Laugh all you like but meanwhile the euro area crumbles with austerity hastening its decline and demise. Europe’s financial sector mirroring that of the global dollar based financial sector is bloated and in need of a vast reset. The tentacles of the financial industry over the real economy have grown since Johnson turned the dollar into fiat to pay for war deficit spending in 1971.

“In finance, a derivative is a special type of contract that derives its value from the performance of an underlying entity. This underlying entity can be an asset, index, or interest rate, and is often called the “underlying”.[1][2]

http://en.wikipedia.org/wiki/Derivative_(finance)

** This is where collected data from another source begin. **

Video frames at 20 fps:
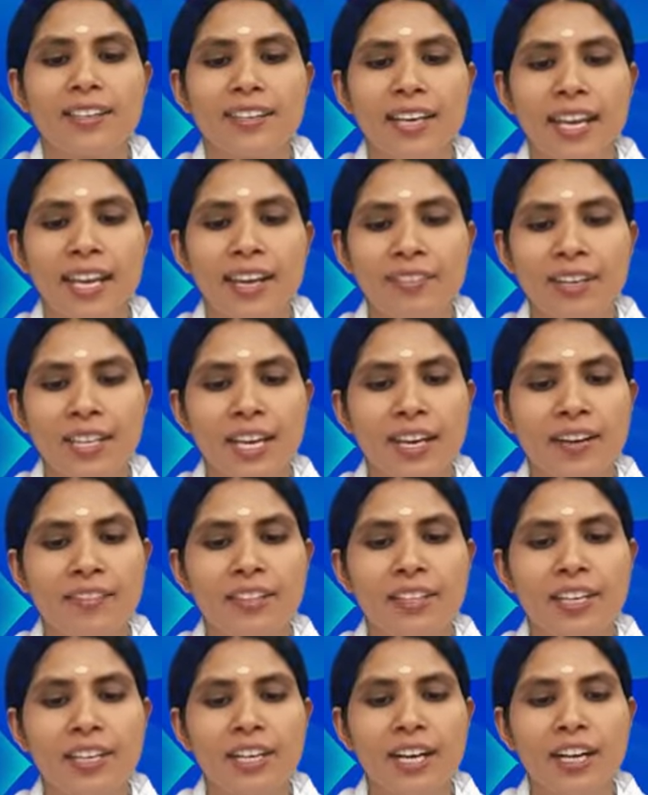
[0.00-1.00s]
தேவி
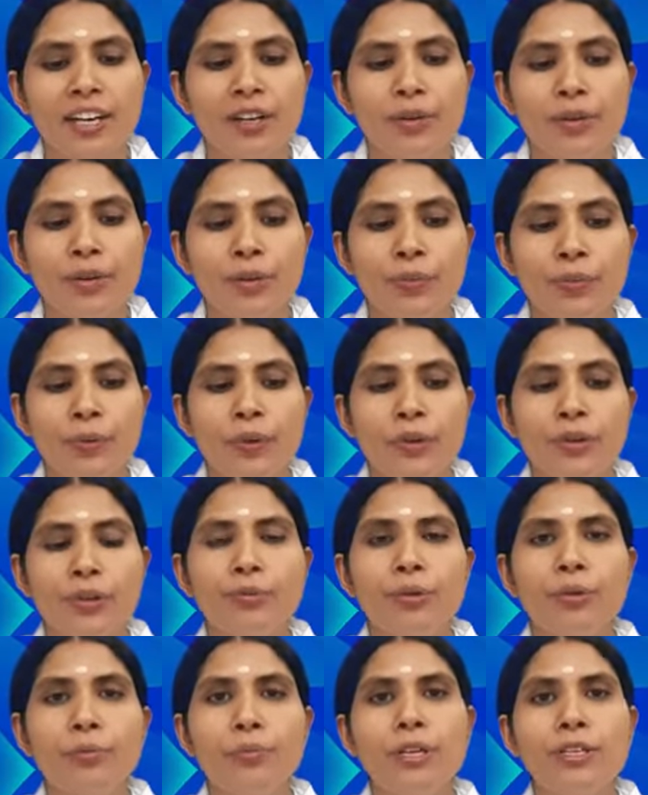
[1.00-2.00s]
தேவதைகள் ஒரு
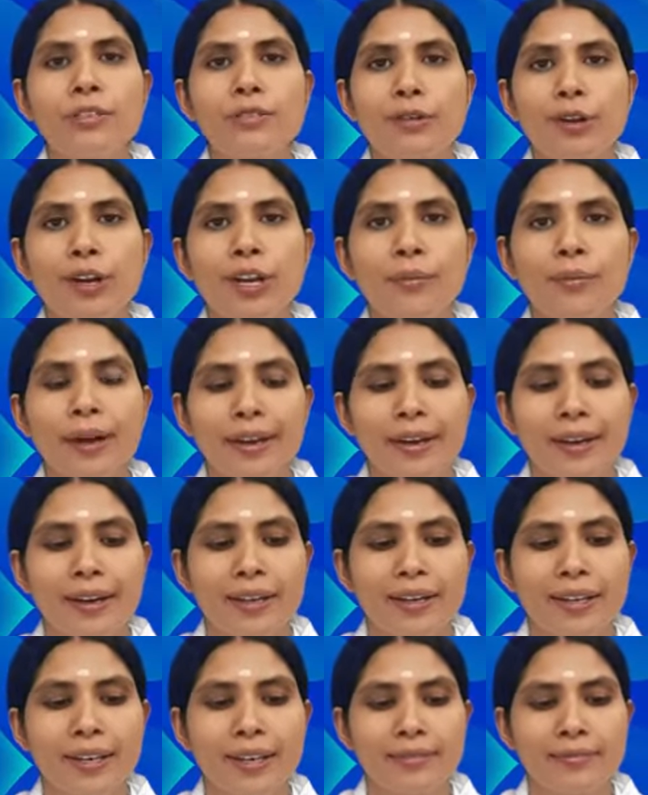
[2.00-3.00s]
பொழுதும் இப்படி சொல்ல
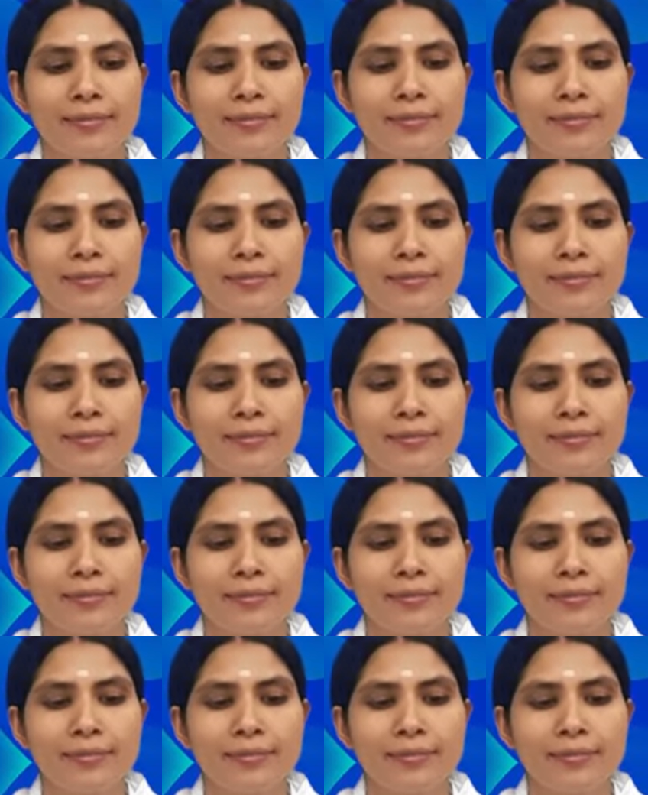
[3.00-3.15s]
மாட்டார்கள்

The problem in Ireland, EU and globally is that an inversion of that definition has occurred. The problem is the real economy has become a special type of contract that derives its value from an underlying entity, debt that fuels the economy, not the economy itself.

Therefore, for example, the price of property is not set by supply and demand. It is set by the need to fuel corresponding debt set by the financial industry.

Likewise across a range of commodities, metals and industrial goods the produce of large corporations, the financial industry has inverted the real value of economic trade in such goods across national boundaries, so that trade is subsumed by financial wizardry to be an entity whose underlying value is based not on real market conditions, but rather on financial paper manipulation.

This is a ponzi scheme that is built to fail as it failed in 2008. QE in the US has been the equivalent of giving whisky to the indians who’ve gone on a large spending spree spending in the casino of financial paper. The share values of stocks have risen while the real economy has gone into a downturn. Vulture predators created by the scam are looting Ireland.

Currently this failure is masked by cash buyers of the 1% while the 99% have curtailed spending. Across Europe economies are in decline. Things will get worse when the cash buyers have spent their last penny. When they do, they will look for more loot to spend in a deflationary economy.

It will be interesting to try to judge the moment when the inflationary financial markets fed by QE in a forever rise upwards, finally separate from the real deflationary economy in its inevitable cycle downward. Will rising interest rates fed by political unrest trigger a global meltdown?

Meanwhile its cash buyers on the loose and time to party along with our laughing policeman of the troika, an Taoiseach Enda Kenny.

"Top Derivatives Expert Estimates Size of the Global Derivatives Market at $1,200 Trillion Dollars … 20 Times Larger than the Global Economy"

“The global financial crisis three years ago was caused in part by the proliferation of derivative products tied to U.S. home loans that ceased performing, triggering hundreds of billions of dollars in writedowns and leading to the collapse of Lehman Brothers Holdings Inc. in September 2008.”

http://www.globalresearch.ca/financial-implosion-global-derivatives-market-at-1-200-trillion-dollars-20-times-the-world-economy/30944

The value of Irish property is deeply tied in and manipulated by the Irish financial sector. The gravity of the real economy weighs against paper based optimism.